» Exercise requirements: Going line by line through the listing, how many lines hold "video"? State nothing but the number.

» Entries shown:
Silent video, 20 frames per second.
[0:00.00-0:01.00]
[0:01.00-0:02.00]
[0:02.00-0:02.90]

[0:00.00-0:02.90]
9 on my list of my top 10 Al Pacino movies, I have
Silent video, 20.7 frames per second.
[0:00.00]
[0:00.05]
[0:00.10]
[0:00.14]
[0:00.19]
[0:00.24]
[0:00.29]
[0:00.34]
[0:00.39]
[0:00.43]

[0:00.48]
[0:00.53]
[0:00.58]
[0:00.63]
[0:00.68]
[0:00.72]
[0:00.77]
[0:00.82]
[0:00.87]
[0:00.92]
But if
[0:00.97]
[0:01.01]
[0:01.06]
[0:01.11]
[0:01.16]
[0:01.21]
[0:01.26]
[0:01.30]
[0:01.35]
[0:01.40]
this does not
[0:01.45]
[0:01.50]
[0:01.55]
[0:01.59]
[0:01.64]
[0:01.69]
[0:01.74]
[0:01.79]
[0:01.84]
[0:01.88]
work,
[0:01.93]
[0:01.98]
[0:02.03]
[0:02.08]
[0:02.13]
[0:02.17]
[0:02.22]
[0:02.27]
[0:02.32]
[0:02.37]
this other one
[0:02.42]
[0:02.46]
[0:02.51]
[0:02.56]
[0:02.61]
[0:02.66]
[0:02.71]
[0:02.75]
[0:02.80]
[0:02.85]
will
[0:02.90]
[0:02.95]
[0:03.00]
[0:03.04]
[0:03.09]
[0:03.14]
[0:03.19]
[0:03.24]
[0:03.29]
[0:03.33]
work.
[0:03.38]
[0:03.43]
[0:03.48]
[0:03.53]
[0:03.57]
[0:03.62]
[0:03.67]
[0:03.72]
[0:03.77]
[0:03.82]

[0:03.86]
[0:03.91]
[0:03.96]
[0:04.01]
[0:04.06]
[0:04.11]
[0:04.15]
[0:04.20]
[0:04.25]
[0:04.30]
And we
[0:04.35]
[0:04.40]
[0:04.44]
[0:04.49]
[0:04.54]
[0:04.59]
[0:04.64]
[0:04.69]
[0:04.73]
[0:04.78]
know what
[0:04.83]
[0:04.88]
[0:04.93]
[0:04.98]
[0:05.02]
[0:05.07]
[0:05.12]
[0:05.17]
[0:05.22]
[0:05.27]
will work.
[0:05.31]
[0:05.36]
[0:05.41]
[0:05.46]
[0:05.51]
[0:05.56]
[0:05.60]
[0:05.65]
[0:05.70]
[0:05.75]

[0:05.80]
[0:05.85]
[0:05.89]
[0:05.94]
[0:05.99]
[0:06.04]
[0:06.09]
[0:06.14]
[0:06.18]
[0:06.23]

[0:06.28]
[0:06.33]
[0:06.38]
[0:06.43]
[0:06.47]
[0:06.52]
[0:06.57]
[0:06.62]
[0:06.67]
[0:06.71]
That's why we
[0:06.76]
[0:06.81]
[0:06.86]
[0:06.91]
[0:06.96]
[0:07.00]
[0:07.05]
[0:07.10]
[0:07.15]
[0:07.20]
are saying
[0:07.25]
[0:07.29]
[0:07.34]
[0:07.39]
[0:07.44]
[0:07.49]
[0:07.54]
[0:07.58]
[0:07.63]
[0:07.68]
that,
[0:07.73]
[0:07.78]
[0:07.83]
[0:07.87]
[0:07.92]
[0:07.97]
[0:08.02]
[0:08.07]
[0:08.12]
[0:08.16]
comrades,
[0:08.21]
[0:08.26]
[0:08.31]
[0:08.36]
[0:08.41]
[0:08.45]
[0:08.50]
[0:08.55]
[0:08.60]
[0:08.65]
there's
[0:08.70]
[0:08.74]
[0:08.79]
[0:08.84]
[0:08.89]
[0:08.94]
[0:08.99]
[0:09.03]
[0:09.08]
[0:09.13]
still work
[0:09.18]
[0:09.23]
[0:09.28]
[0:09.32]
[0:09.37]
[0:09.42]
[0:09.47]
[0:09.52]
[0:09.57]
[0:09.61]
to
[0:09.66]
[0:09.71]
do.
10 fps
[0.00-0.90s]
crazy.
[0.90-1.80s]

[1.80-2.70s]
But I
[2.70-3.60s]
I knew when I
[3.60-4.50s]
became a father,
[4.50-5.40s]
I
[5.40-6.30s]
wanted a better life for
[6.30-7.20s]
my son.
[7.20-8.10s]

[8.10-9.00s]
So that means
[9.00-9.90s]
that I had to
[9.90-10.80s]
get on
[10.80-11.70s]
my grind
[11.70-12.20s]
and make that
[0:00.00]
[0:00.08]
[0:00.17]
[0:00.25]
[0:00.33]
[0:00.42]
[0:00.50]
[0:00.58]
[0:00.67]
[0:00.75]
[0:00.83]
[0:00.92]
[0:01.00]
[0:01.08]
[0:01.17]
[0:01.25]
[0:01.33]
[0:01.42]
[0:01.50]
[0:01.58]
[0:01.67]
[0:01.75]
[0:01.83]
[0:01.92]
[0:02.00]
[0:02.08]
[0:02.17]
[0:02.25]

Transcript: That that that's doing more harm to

» Written reply: 2